3-120 デミウルゴスによって分断されるナジムの人々
多数の病人を前にそのまま何も出来ずにいると、病院に大勢のナジム族の男達が怒鳴り声をあげて現れる。
「カジノジイ族長! どうしてここにいるんだ!」
ただ病人たちを助けに来てくれたのならばまだ良かったが、彼らは皆廃材で作った棍棒や槍で武装していた。
「見ての通り流行病に対処すべく現場で指揮を執っている。確かに出来る事は少ないがそうも言ってられんだろう。君達もやるべき事があるはずだ。自分達の村に戻りなさい」
どうやら彼らは隣村のナジム族らしい。だけど親切心で現れたとかそういうわけではなさそうだ。
「流行病? そんなわけがないだろう! 倒れた奴らは全員キンデルと敵対していた村の人間ばかりだ! お前にもその意味が分からないわけがないだろう!? あいつが村の井戸に毒を撒いたんだ!」
「あいつは甘い言葉で唆して俺達から全てを奪うつもりだ! カジノジイ、これは奴を信じたお前の責任だ!」
元々彼らは対立していたキンデルや、彼に対して友好的なカジノジイ族長に不満を抱いており、極限状態によってキンデルが黒幕だという妄想に憑りつかれてしまった様だ。
「何言ってるんだ! 皆落ち着くんだゾ! キンデルは確かに嫌な奴だけどそんな事はしないゾ!」
「黙れッ! 族長の娘のお前も同罪だからなッ!」
「ひっ!?」
「キーア!」
キーアは必死で民衆を宥めようとするが、頭に血が上ったナジム族は鉈を突きつけ彼女を脅した。それは無礼というレベルではない行為だが、彼らはそんな事も理解出来なくなってしまったらしい。
「なんで……皆おかしいゾ」
腰を抜かして倒れたキーアは仲間だと思っていた人々がその様な振る舞いをした事が信じられず、呆然として何も出来なくなってしまう。
「もうこれ以上は見過ごせない! 俺達は他の部族と共に決起する! カジノジイ、お前も決めるんだ!」
「……私はこの場に残る。止めろと言ってもお前たちは聞かないだろうから好きにしろ」
カジノジイ族長は彼らを止める事はしなかったが、その視線の先はキーアに向けられていた。

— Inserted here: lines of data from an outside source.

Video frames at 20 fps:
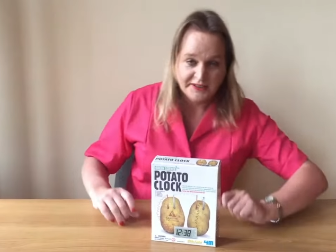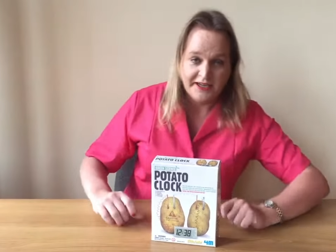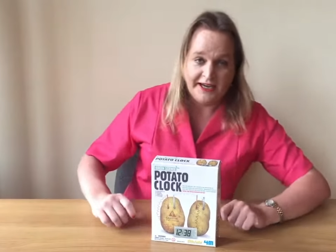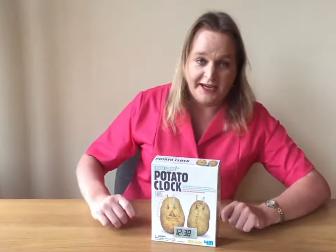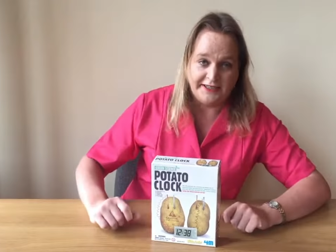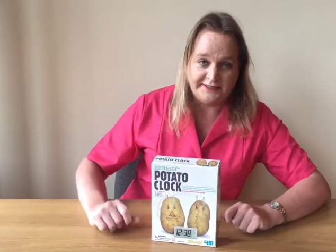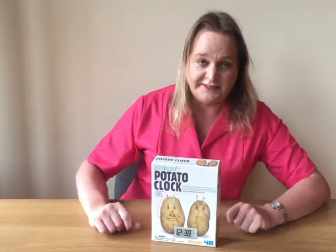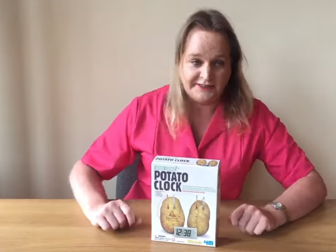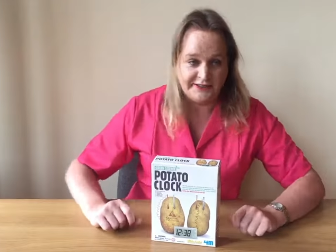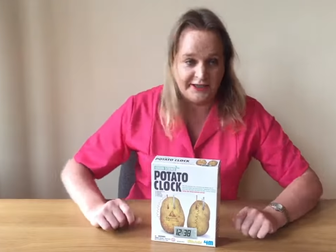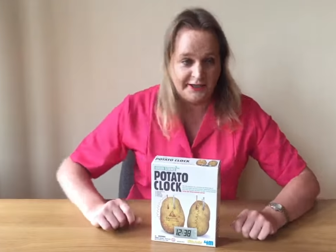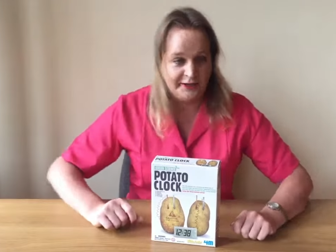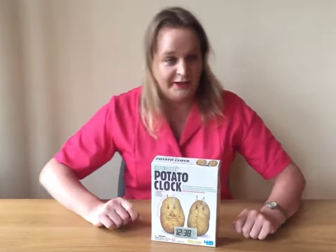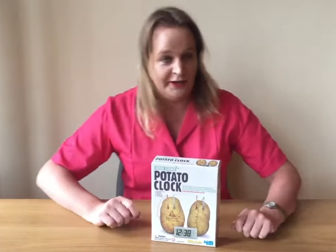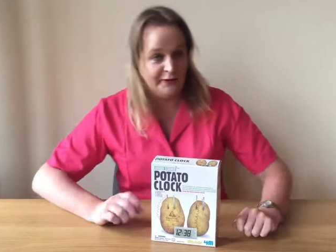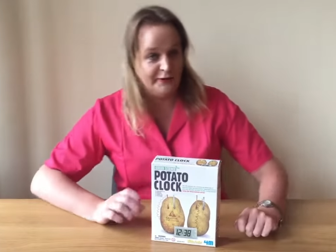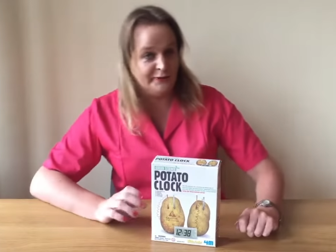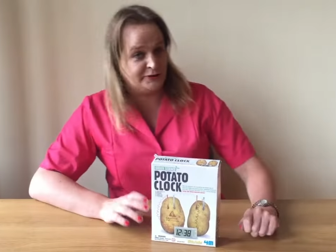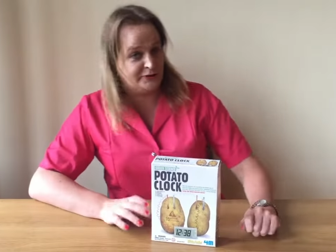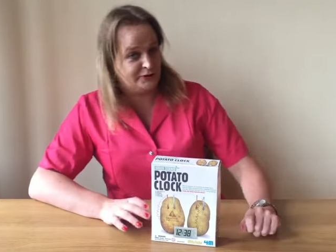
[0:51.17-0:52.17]
And I
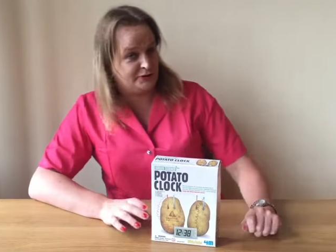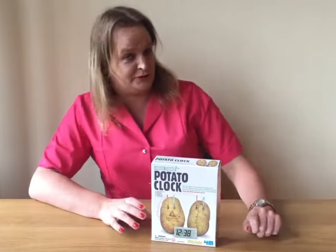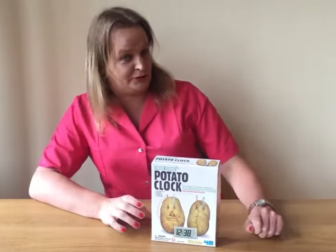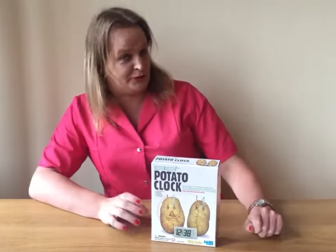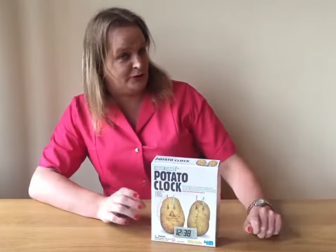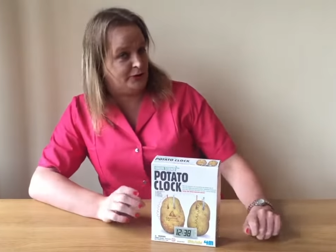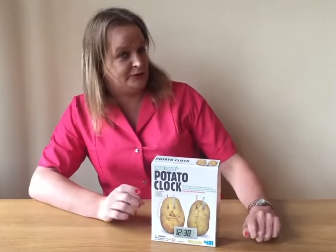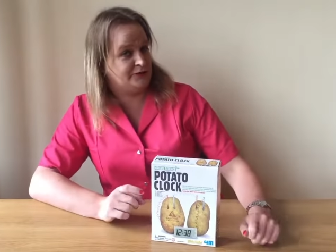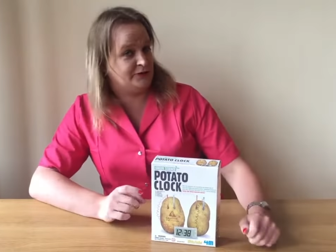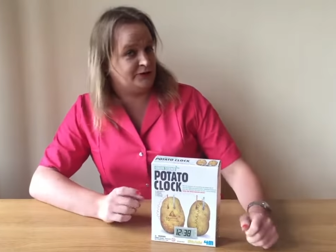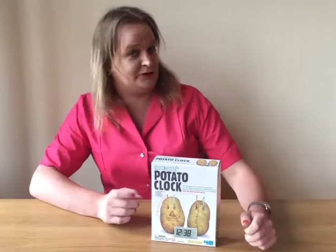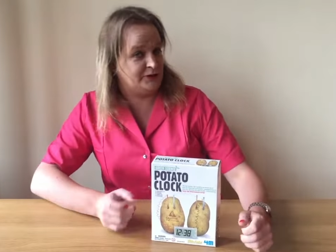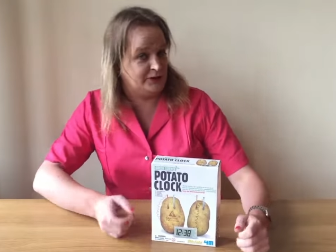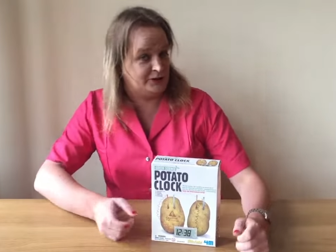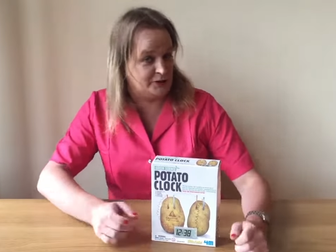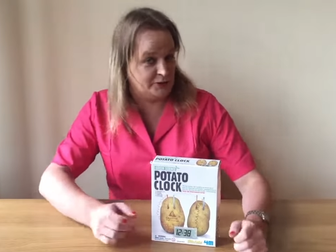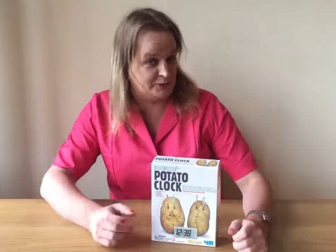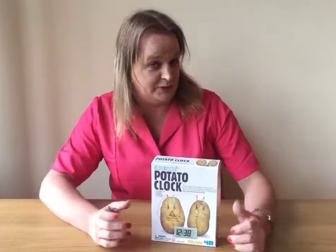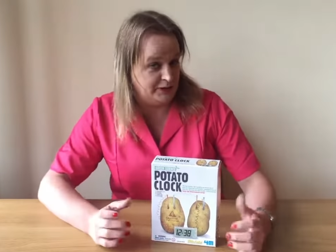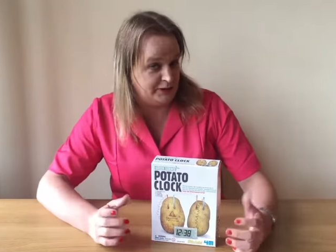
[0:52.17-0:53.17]
also thought, so
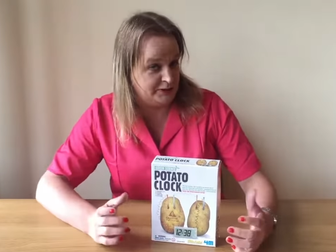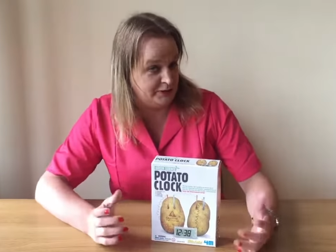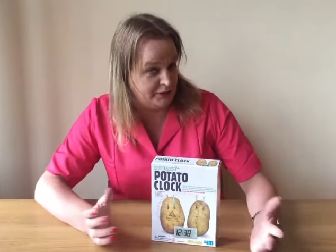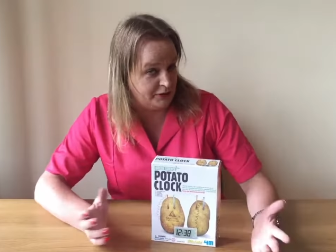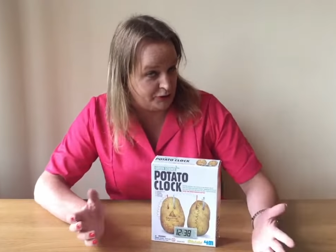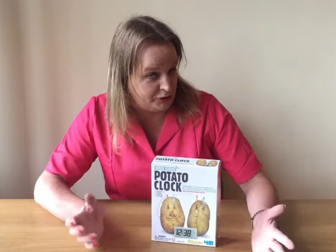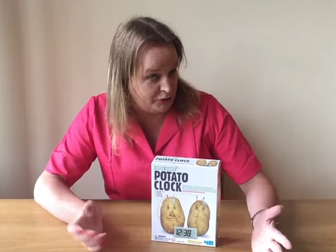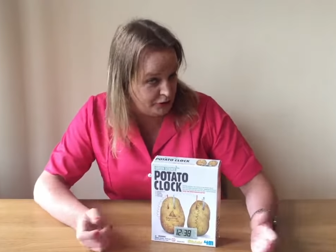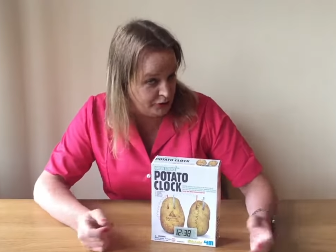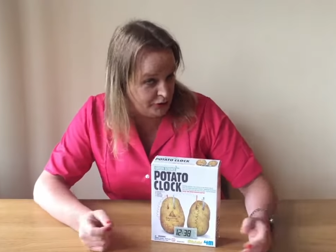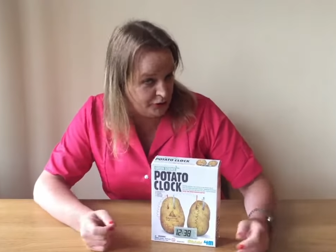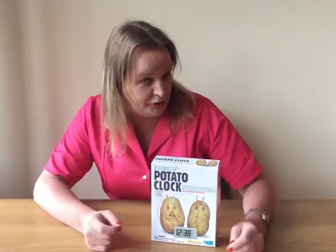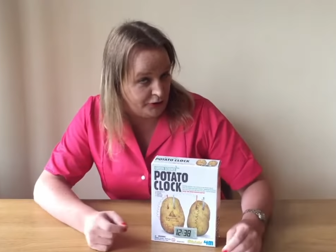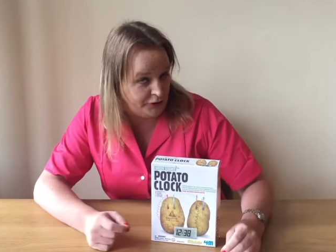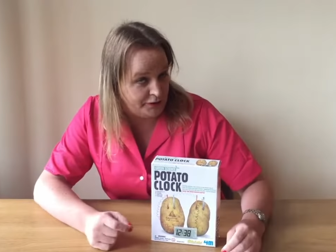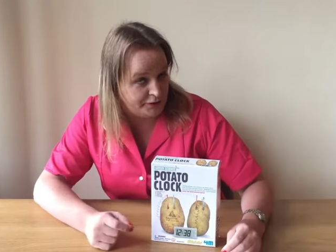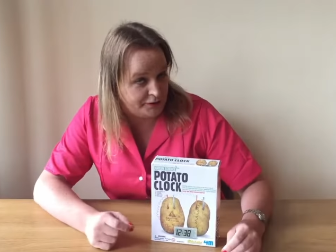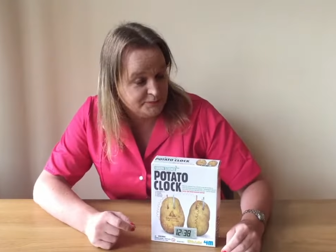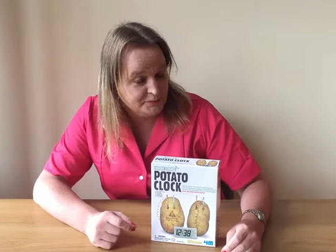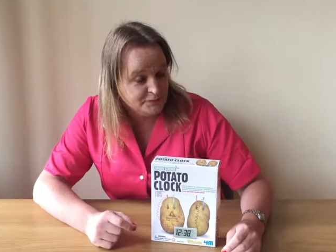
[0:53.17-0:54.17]
someone mentioned about the cuckoo
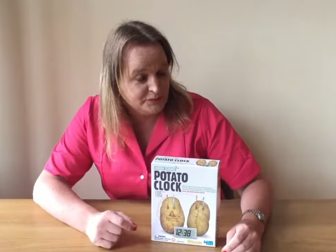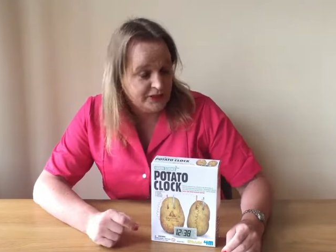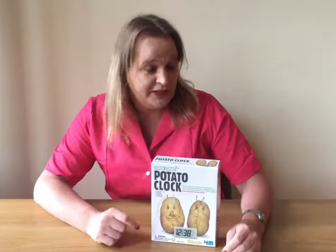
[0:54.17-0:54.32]
clock.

きっと彼は娘に危害が加えられない様にするため、それがどんな結果をもたらすのかわかっていながらそう告げる事しか出来なかったのだろう。
「クソ、腰抜けが! お前ら行くぞ!」
「ああ! 目にも見せてやる!」
「狩りの時間だッ! 村を汚した奴らを殺せッ!」
激高した村人達はそれ以上カジノジイ族長に興味を示す事はなく、病院から出てキンデルを打倒するために向かった。
「カジノジイ族長……」
「気にするな、全ては私の力不足によるものだ。それに遅かれ早かれいずれはこうなったはずだ。無力な私の代わりにキンデルが上手く事態を収拾してくれるといいのだが」
カジノジイ族長は反乱を起こした部族を憎悪する事はなく、救えなかった彼らに憐みの感情だけを向けていた。
圧倒的な力を持つキンデルに適うはずがない。彼らはきっと為すすべもなく敗北してしまうはずだ。
「トモキ……」
「大丈夫。キンデルさんなら上手くやってくれるはずだ」
俺は泣きそうなキーアに根拠に乏しい励ましの言葉を贈る。他力本願にはなるが、実際剛腕で知られるキンデルならば最小限の犠牲で事態を収束してくれるかもしれない。

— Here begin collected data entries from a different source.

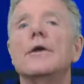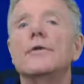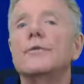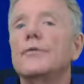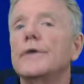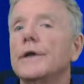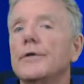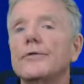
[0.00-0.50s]

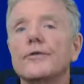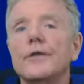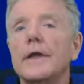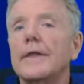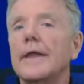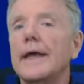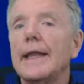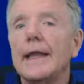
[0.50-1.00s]
We don't
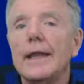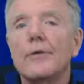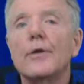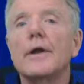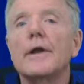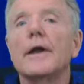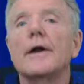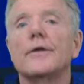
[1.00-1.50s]
see that
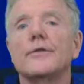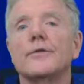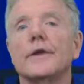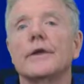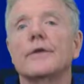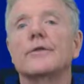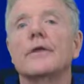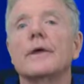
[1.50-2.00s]
anywhere else
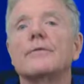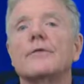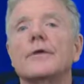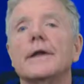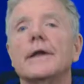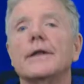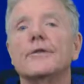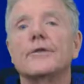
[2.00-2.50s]
except
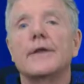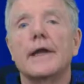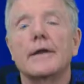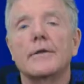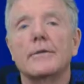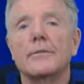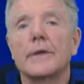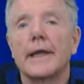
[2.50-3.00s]
for in
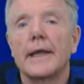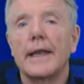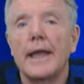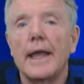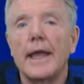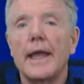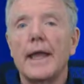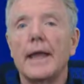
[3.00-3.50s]
Standard
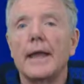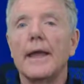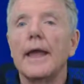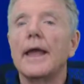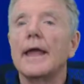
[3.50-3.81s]
Plan A,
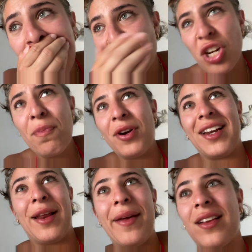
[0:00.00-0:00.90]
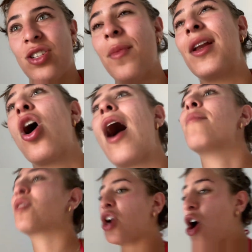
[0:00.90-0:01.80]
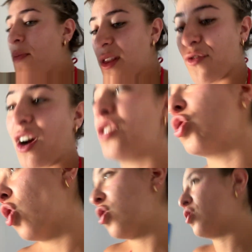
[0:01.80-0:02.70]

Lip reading: Don't put it near you. Do you want me to? I'm going to open the front door.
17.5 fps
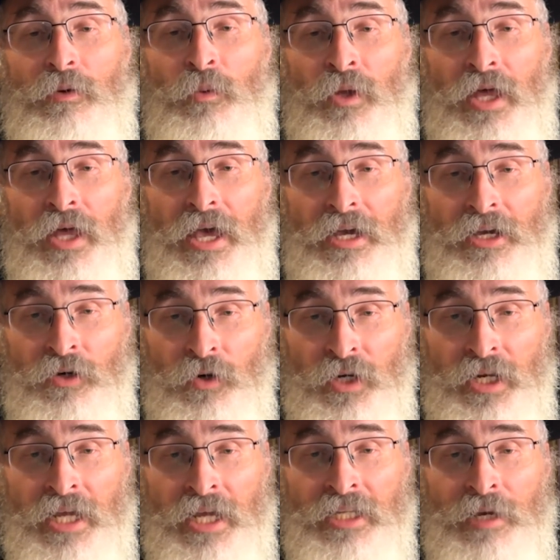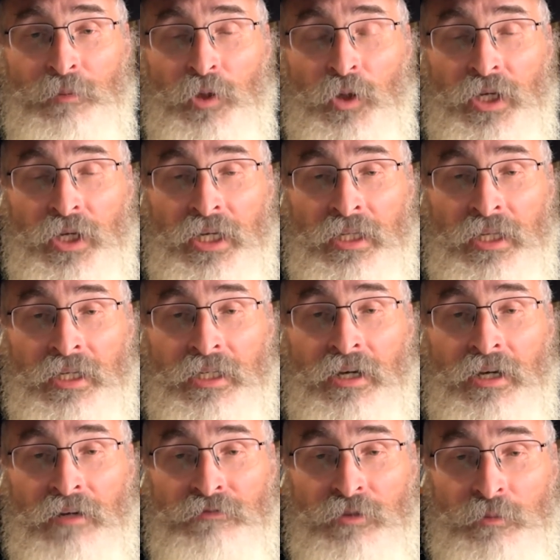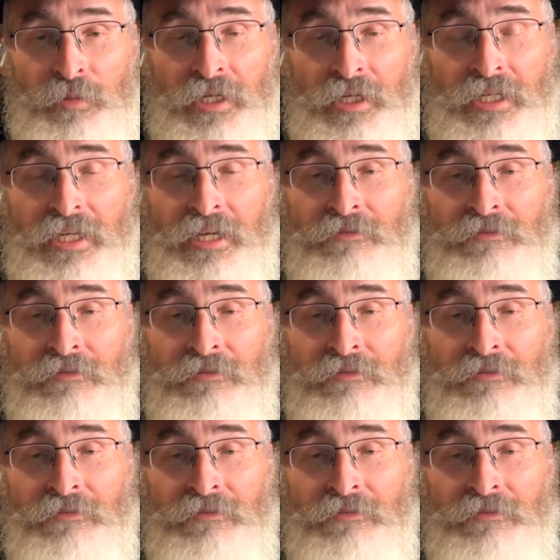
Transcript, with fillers: will could end up looking like god forbid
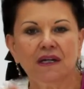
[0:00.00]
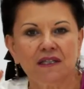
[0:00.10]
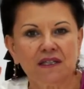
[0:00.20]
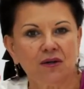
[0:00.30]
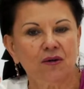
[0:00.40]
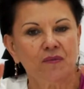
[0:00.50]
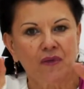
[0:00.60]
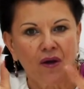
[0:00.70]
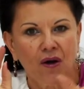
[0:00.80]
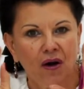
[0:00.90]
So
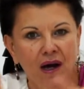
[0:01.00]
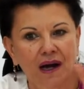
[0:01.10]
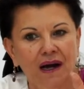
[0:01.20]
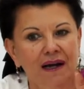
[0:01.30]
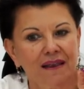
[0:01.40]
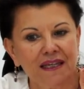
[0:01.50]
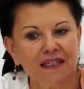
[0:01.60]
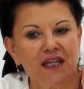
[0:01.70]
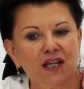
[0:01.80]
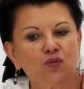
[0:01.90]

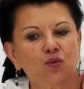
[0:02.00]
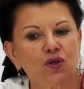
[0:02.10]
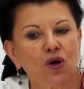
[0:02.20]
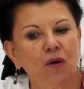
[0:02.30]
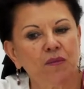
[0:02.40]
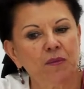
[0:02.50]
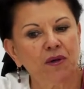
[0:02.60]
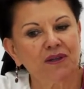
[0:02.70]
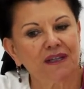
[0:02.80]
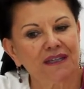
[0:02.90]
this is what
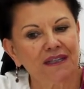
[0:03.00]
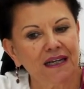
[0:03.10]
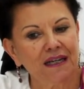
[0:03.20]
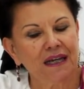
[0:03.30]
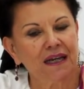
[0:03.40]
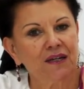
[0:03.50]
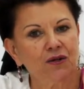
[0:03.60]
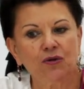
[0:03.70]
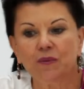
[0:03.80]
Omni-Biotic 10 can do,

むしろ部外者が民族間の対立に首を突っ込むよりもそちらのほうが好ましいはずだ。この手の問題は無関係な第三者が介入すると往々にして余計に問題がこじれてしまうものだし。
ただ問題はやはりゴルイニシチェだろう。キンデルならまだしも、あいつらはそんな甘い連中じゃない。
悪逆非道の権化である連中と対峙した時、その結末は苦痛のない死か惨たらしい死の二つしかない。
無力な俺にはそうなる前にキンデルが暴徒を制圧するか、もしくはゴルイニシチェがささやかな温情を与えてくれる様に馬鹿馬鹿しい祈りをする事しか出来なかった。